L’affaire, parce que c’en est une bonne, rapporte présentement 28 millions par année. La somme est séparée moitié-moitié entre un entrepreneur indien controversé et le cégep de Gaspé.
Mais commençons par un quiz.
Combien y a-t-il d’élèves étrangers au total dans les 12 cégeps publics de Montréal ?
1429.
Combien y a-t-il d’élèves étrangers au seul cégep de la Gaspésie et des Îles ?
1523.
Ces données sont les dernières disponibles à la Fédération des cégeps et datent de 2018. Les élèves étrangers de l’établissement gaspésien sont maintenant autour de 2000. Et on prévoit faire passer le contingent à 2500 dès cette année.
Ces élèves n’ont pas la chance d’être en Gaspésie, ni aux Îles. Ils sont dans 30 salles de classe, dans un immeuble privé du boulevard Henri-Bourassa. Et à 14 000 $ le client, ça fait 28 millions, 35 millions bientôt.

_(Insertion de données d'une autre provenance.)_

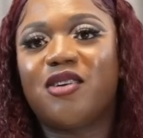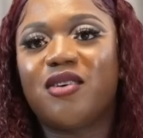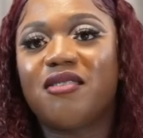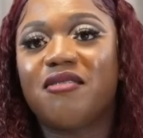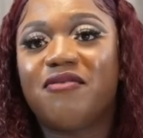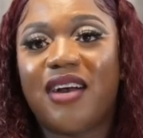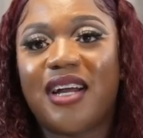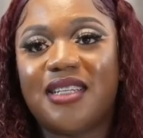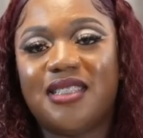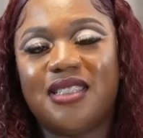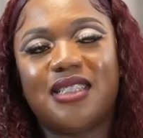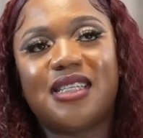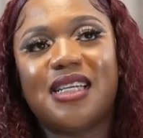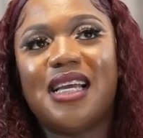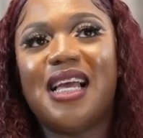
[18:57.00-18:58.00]
I couldn't find
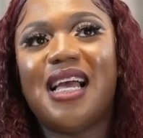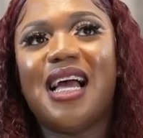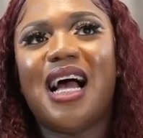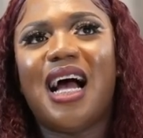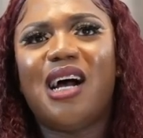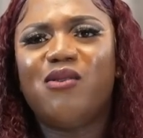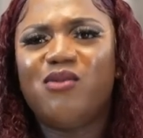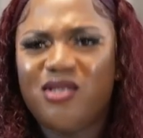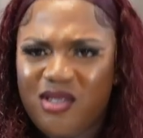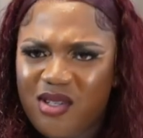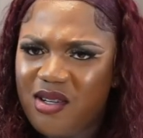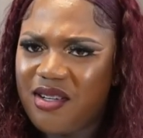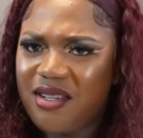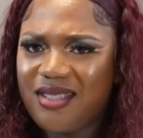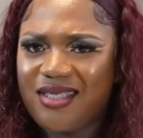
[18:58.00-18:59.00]
it. I was
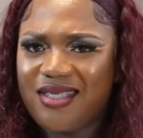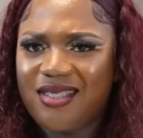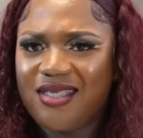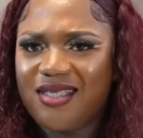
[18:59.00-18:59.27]
so hurt.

Ils ne sont pas de « vrais » élèves de cégep. Ils suivent des cours d’informatique, d’éducation à l’enfance, de logistique du transport, de gestion de projet, de développement d’applications pour téléphones mobiles, etc.

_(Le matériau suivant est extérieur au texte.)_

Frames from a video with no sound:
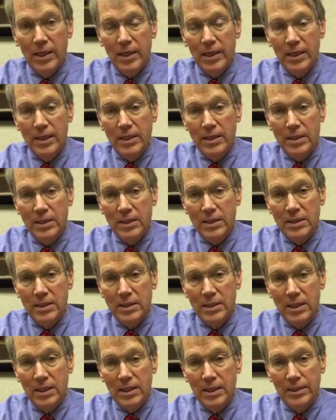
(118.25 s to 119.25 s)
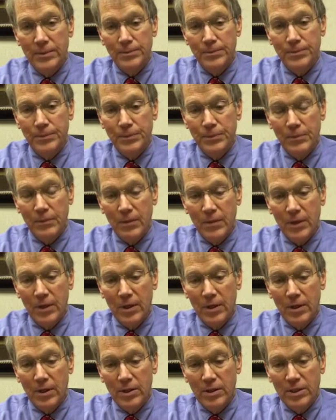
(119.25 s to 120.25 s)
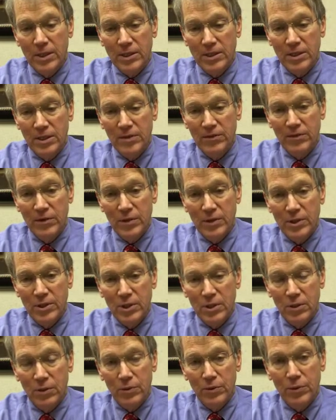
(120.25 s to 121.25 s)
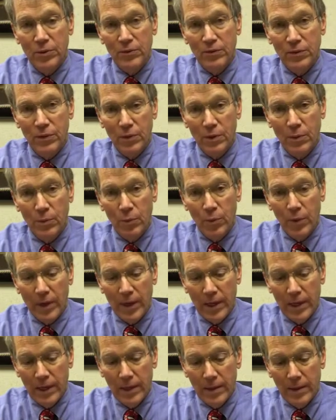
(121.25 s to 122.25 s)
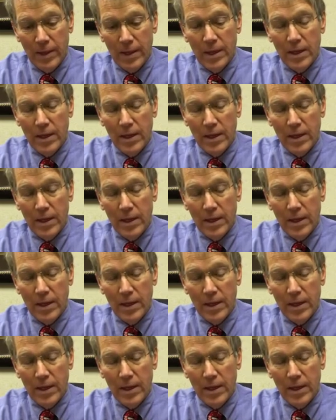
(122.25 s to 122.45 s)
It is does it a very slow, uniform way.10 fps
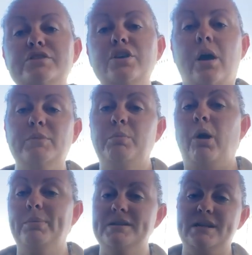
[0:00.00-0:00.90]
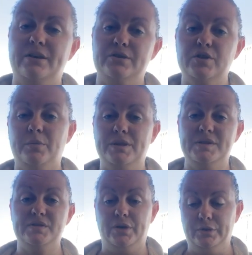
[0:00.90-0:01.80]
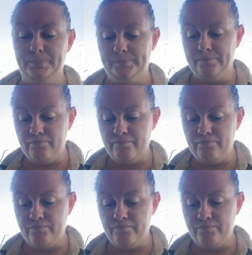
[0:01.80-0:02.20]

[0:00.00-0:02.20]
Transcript: the time you pop it down on top of your soil.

Une formation essentiellement technique, mais partielle, puisqu’elle ne débouche que sur une AEC. Rien de mal là-dedans, sauf que c’est cher payé, 14 000 $ par année, pour une attestation. Certains étudient deux ans.
Le cours ne débouche sur aucune voie accélérée d’immigration, comme le Programme de l’expérience québécoise (PEQ). Il permet d’obtenir un permis de travail d’un an, parfois renouvelable un an.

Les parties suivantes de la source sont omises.